Выбрать главу

Когда Наумов кончил говорить, в зале одобрительно загудели. Все, кажется, присоединились к мнению начальника лесоучастка — наложить на Волошина «административное взыскание».

Вязов еще раз посмотрел на затылок мастера, потом встал и медленно направился к трибуне. Сапоги его гулко стучали по сцене. Наумов переглянулся со стариком Сорокиным: что еще надумал Иван, ведь вопрос ясен. Не доходя двух-трех шагов до трибуны, Вязов остановился, как бы нехотя, всем туловищем повернулся к залу и так остался стоять — расставив ноги, полусогнув в локтях руки, большой, нескладный.

Зал насторожился.

Волошин поднял голову, встретился глазами с Иваном и тотчас опустил их.

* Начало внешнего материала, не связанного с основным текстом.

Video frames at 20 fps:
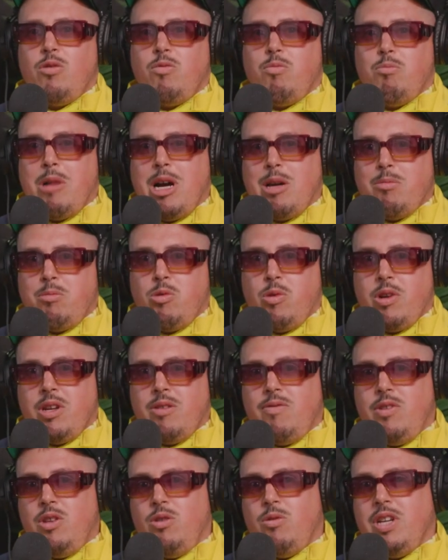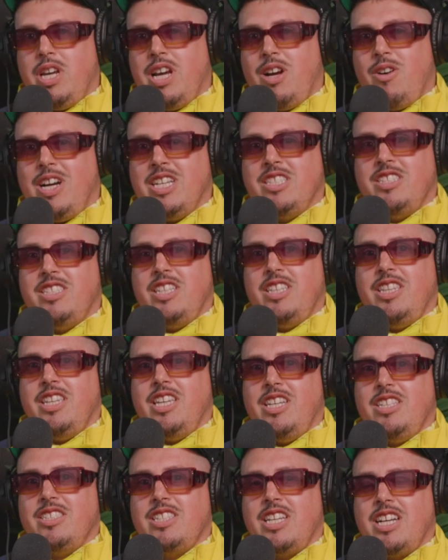my point of view and how I see things.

— Я выскажу на этот счет свое мнение, — выговорил Иван, переступив с ноги на ногу. Заверещали половицы. — Полушкина осудили правильно, но почему так легко простили Волошина?! За его старые заслуги, за авторитет! — Он сделал шаг вперед. Косо падающий свет от электрической лампочки сделал его лицо будто недопроявленным. Остро обозначились скулы и четырехугольный подбородок; в ложбинке между подбородком и сухой, растрескавшейся губой схоронилась тень.

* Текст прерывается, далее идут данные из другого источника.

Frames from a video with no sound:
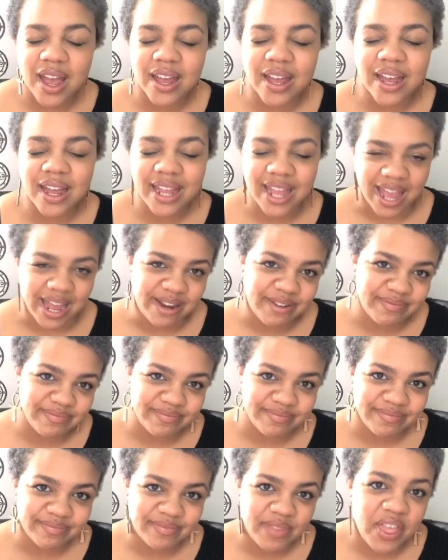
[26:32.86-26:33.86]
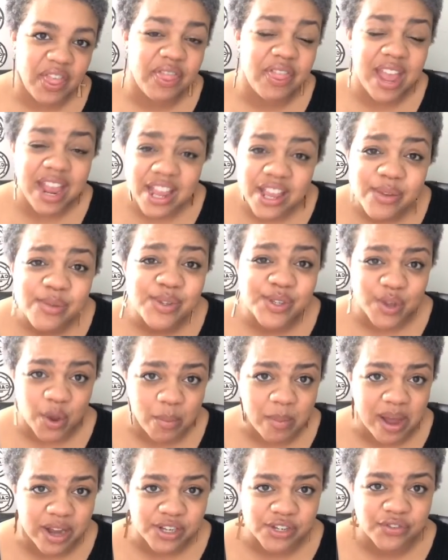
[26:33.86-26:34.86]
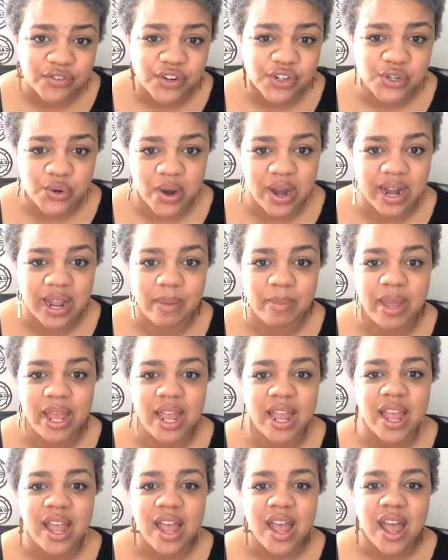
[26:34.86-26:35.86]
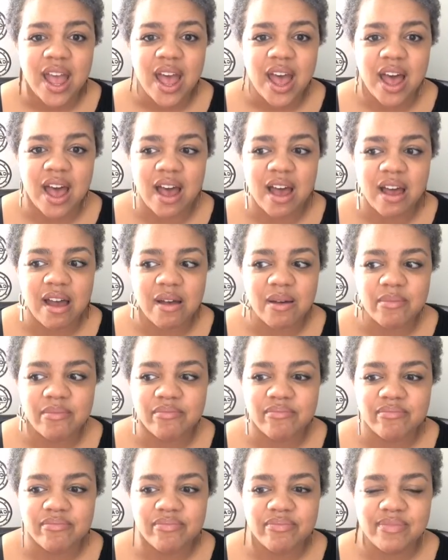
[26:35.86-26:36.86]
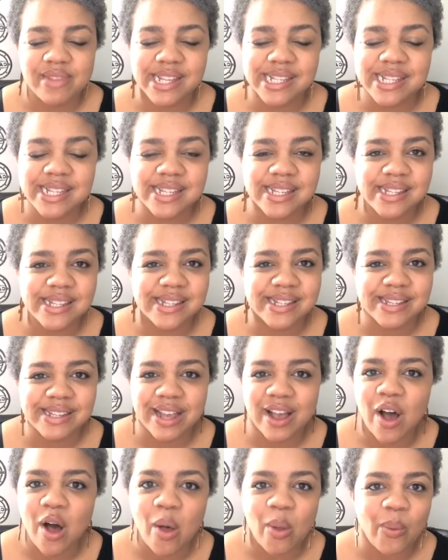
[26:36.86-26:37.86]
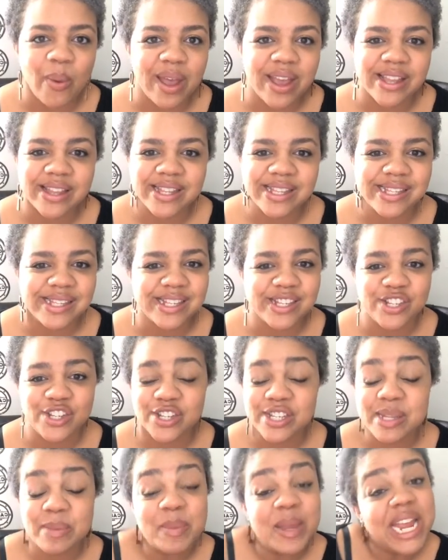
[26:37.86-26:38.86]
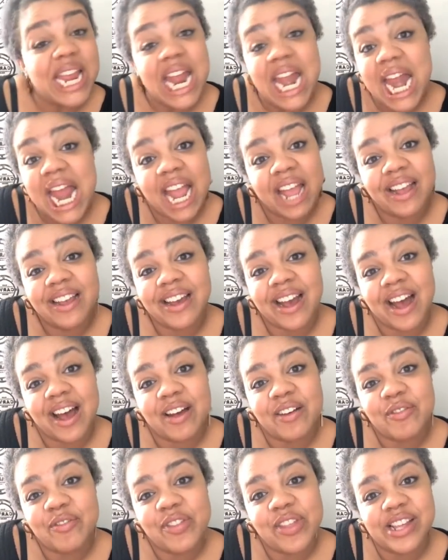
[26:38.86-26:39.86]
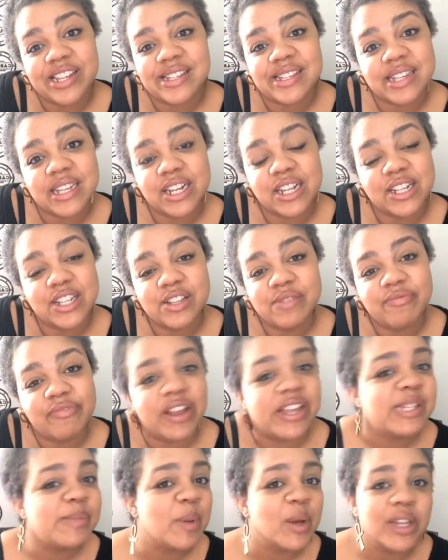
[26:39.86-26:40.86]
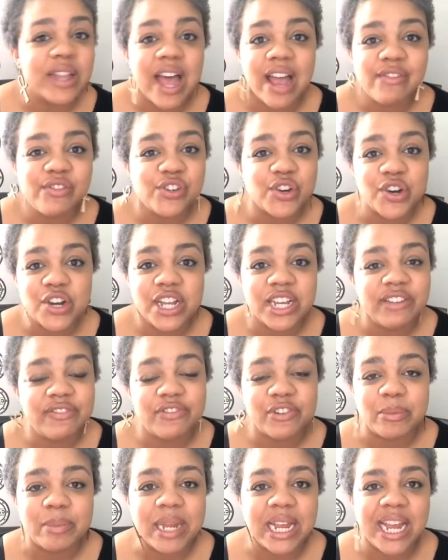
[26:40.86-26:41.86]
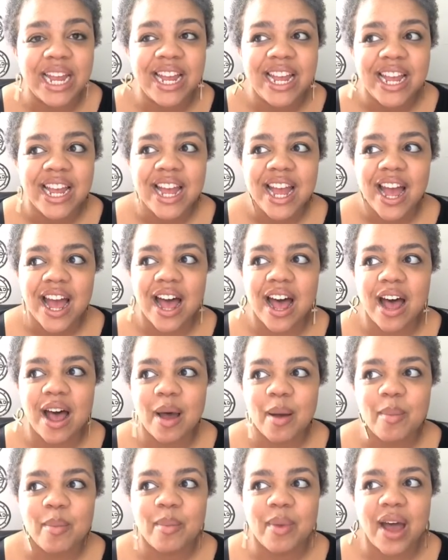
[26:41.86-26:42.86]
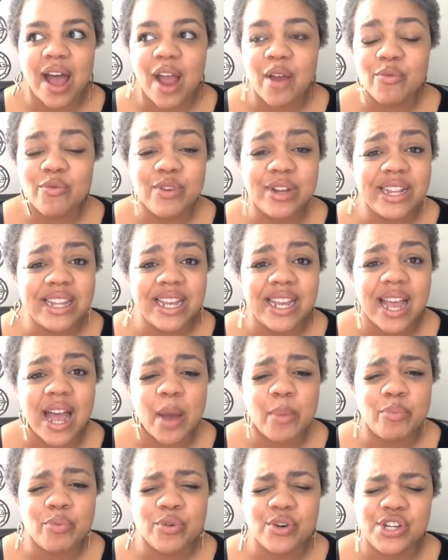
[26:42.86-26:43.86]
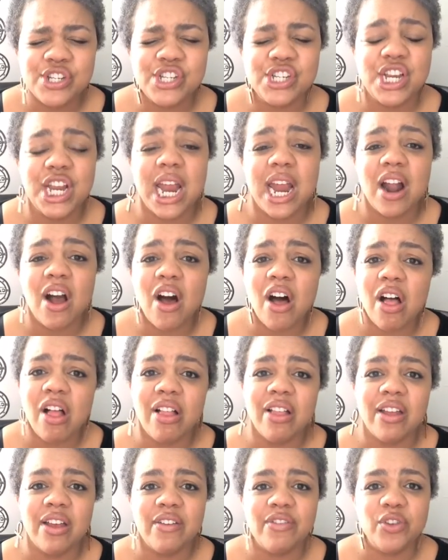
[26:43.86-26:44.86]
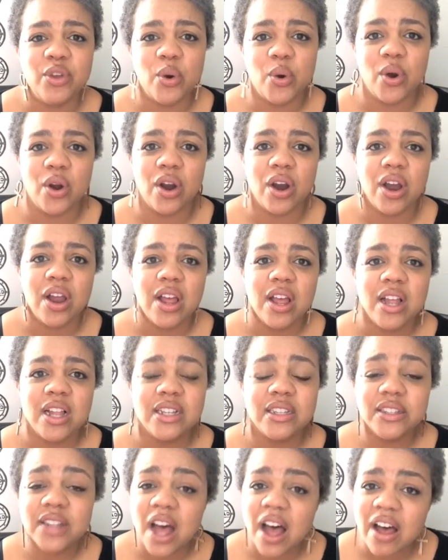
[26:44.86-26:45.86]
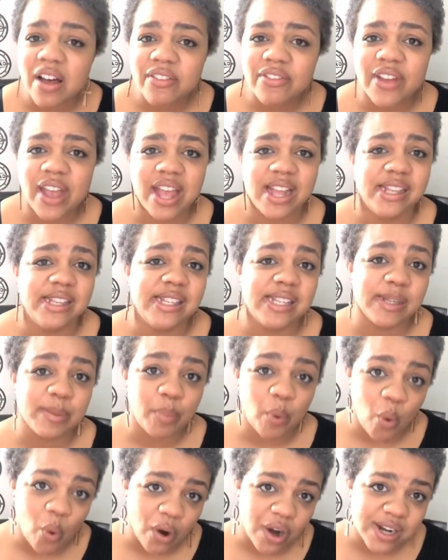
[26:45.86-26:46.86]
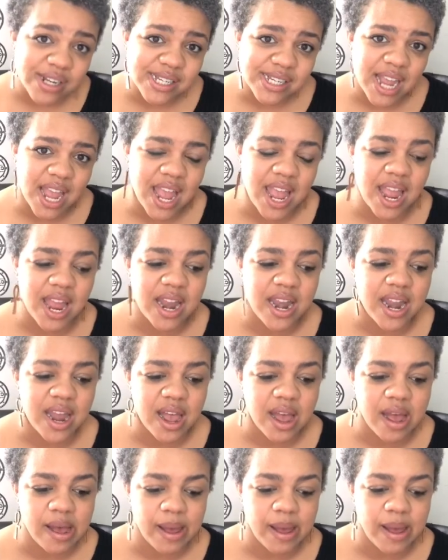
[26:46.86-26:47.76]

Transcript: Again, thank you so much for joining me. This is just the beginning of this little Facebook Live journey for me. I really appreciate all of your love and support. And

— Волошин, как баба, смалодушничал перед Полушкиным! — рубанул неожиданно ладонью Иван. Ноздри крупного носа затрепетали. — Ишь, испугался, семья разрушится! А на чем, извольте спросить, крепость этой семьи держится? На деньгах! Да никакой крепкой семьи и не было!.. И ты, Анна, не плачь, — обратился Вязов к женщине, сидевшей рядом с женой Волошина в первом ряду. Та тихо, стыдливо всхлипнула в концы по-бабьи повязанного платка. — Конечно, ни я, ни Волошин тебе мужа не заменим, но и Полушкин тебе не муж… Младшие дети в круглосуточном саде находятся, старшие в интернате живут и учатся. Государство их одевает и кормит… Много ли им муж помогает, а? Об этом-то Волошин должен был знать. А если так, то непонятно, почему он пошел на сделку со своей совестью! Полушкин все деньги, которые зарабатывает, на книжку кладет, а живет на те, что ты зарабатываешь, Анна…

Теперь все головы сидевших в зале были повернуты к Анне. Полушкин на общественный суд не явился, ссылаясь на недомогание. Но едва ли он обрадуется решению общественного суда — ходатайствовать перед народным судом, удерживать из зарплаты Полушкина в течение шести месяцев двадцать пять процентов.

Вязов сделал паузу, тоже посмотрел на Анну. В его голове теснились противоречивые мысли. Мог ли он вмешиваться в личную жизнь, выносить ее на обсуждение людей? И в то же время он чувствовал свою правоту. Вязов не стал произносить последнего слова: придет время, и Анна сама поймет — жить или не жить ей с Полушкиным.

— Мое предложение такое: пусть Волошин возместит государству ущерб, понесет наказание в такой же мере, если не в большей, чем Полушкин. — Иван повернулся медленно и, не спеша, словно каждый шаг ему давался с трудом, возвратился на свое место.

Платон видел, как руки его снова распластались на красной скатерти. Единственное, чего он не заметил, — это пульсирующей жилки на запястье.

— Пр-равильно, Иван! — откуда-то с задних рядов выкрикнул Софа Хабибулин, бригадир сплавщиков. Несмотря на теплую погоду, он носил шапку из заячьего меха. Она служила мишенью для насмешек всего поселка.

— А ты выйди и скажи, чего из угла митингуешь, — постучал по столу карандашом председательствующий Поликарп Данилович Сорокин.

— Батя-то, батя, — толкнул локтем Корешова Виктор. — Будто и взаправду судья…

Но Платона занимали сейчас другие мысли. Он видел, как голова Волошина клонилась все ниже. И ему вдруг стало жалко старого мастера, по-человечески жалко. Ведь дожить до таких лет честно, чисто, иметь такой авторитет и, на тебе, сорваться, предстать перед товарищеским судом. Неужели вот так же сорвался когда-то и его дед, Панас Корешов? Неужели человек не может прожить жизнь без этих срывов, чтобы не споткнуться? Ведь и дед, наверное, был тоже честным, командовал партизанским отрядом, боролся за Советскую власть. Что его заставило перекинуться к бандитам, поступиться своей честью? «Поступиться своей честью»… — Платон не отрывал взгляда от сгорбленной волошинской спины, точно на ней был написан ответ на его вопросы.

— Жалко Волошина, — признался Платон Виктору, стараясь сохранить равновесие на тонкой жердочке, переброшенной через топкое место.

— Чего жалеть, — отозвался Виктор. — Раз заслужил — получай. Легко еще отделался.